Where did you play when you were a kid?
I’ve been staying with my son, daughter-in-law and their two daughters for about a week now. They live in a community that is primarily military families, and right in the center of the neighborhood is a big playground.
It sits on a cushy bark chip surface and has things you’d see in any other suburban playground. And it’s a great place for the kids to get together and play while the parents chat and get to know each other.
But it has its limits.
While it is a fun place to met up with other children and have social interaction, and play time, it isn’t a place to get an education. What I mean by that is, these types of playgrounds do not give children the opportunity to experiment, explore, to try things out and practice critical thinking and problem solving.
When I was young we had a swing set in our back yard, which we rarely used. Instead we were doing things like digging in the dirt, making things from discarded cans and nails and rope or whatever we could get our hands on.
There was a hill right next to our farm called Star Hill. It got its name from the pine trees that were planted in the shape of a big star. It was a steep hill and became our favorite sledding hill once the snow hit. Except my parents didn’t buy us sleds, so we had to get creative.
My brother Steve figured out if we took the trunk off an old car we had and tied a rope to it, all of us could fly down that hill together narrowly missing trees on the way. Which we did. Talk about un-safe! But we had a blast and figured out how to conquer that hill.
When my boys were young they much preferred exploring around our farm and especially liked the rickety tree fort that had old wood and rusty nails showing. The first thing they wanted was a hammer, some rope and a pulley. I could see their wheels were turning and the big plans they had for that fort.
But today a lot, if not most, kids are shielded from those kinds of experiences.
“You’re going to get hurt”, “It’s not safe”, “You can’t use a hammer!” “Here, let me show you how to do it”.
I hear those words over and over from young parents today.
Don’t get me wrong I am NOT blaming the parents. In our society, you can get thrown in jail for letting your 10 year old walk three blocks to a playground. So I completely understand the need to watch over them. I think we even started calling today’s parents “Hover Parents” for doing this. Kind of a damned if you do, damned if you don’t sort of thing.
I’m proud of my kids for allowing their children to get dirty and figure out things on their own. When we were carving pumpkins, my son reminded me that it was okay for his 6 year old to use the little serrated knife that came in the kit and try her best to carve out her design.
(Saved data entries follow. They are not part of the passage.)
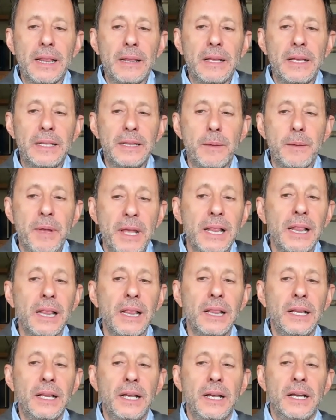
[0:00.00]
in the
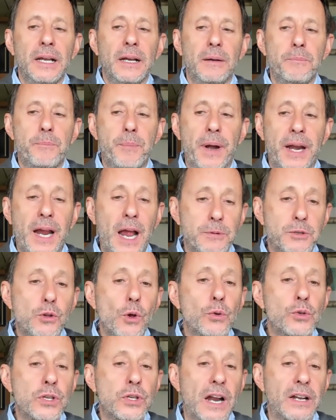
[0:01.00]
middle. Perhaps
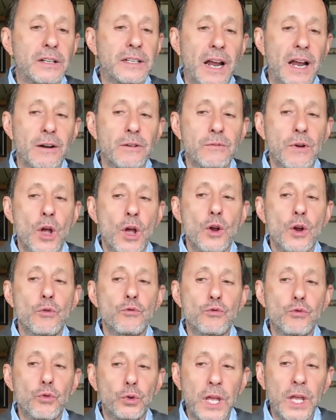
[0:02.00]
those are
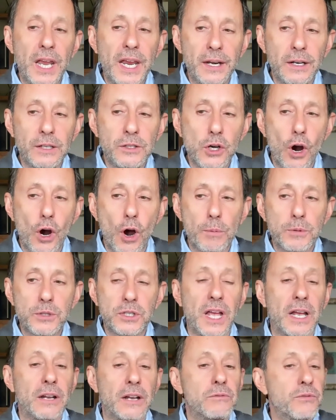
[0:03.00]
routine jobs
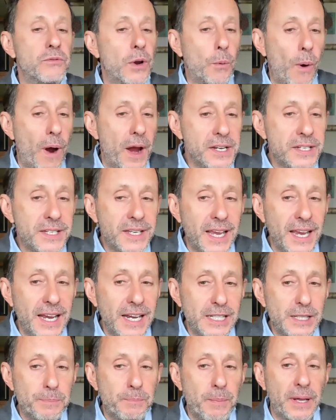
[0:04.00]
that require
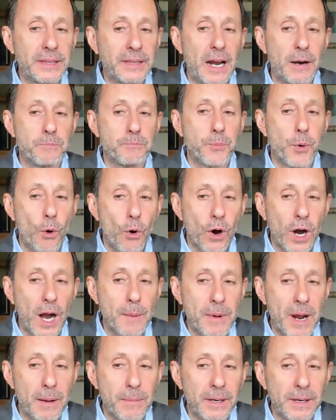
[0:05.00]
skills but are
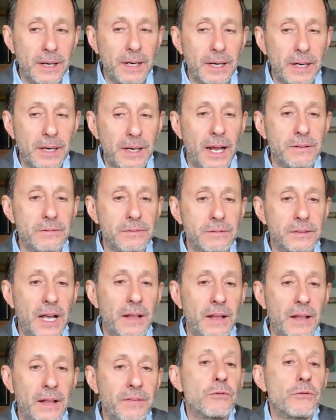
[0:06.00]
programmable
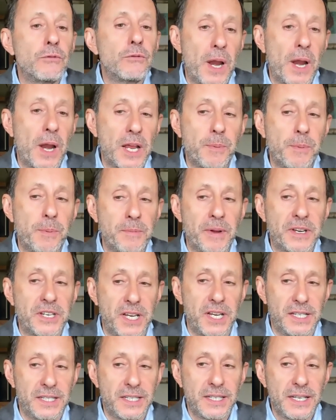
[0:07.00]
and then replaced by
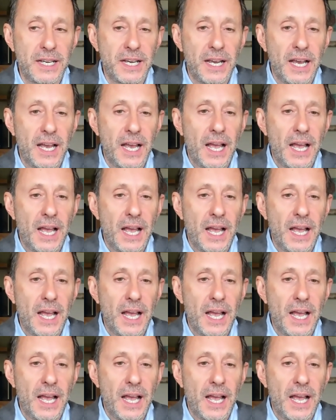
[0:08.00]
machines.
And it was fun to see them play in the mud yesterday finding a board that they’d decided was a boat to play with.
When I spoke with my daughter-in-law about this, she told me about a fairly new concept for us here in the United States.
Junkyard playgrounds. Have you heard of them?
They sprung up in Europe after the war because children where playing in bombed out buildings, and liking it. Major cities all over the world have slowly been adapting this type of free play space for children and creating Wild Playgrounds and Adventure Playgrounds. Children are allowed to play with hammers and paint and climb on things, without adult interference.
I think it is a wonderful idea, and I’m glad to see it’s starting to catch on.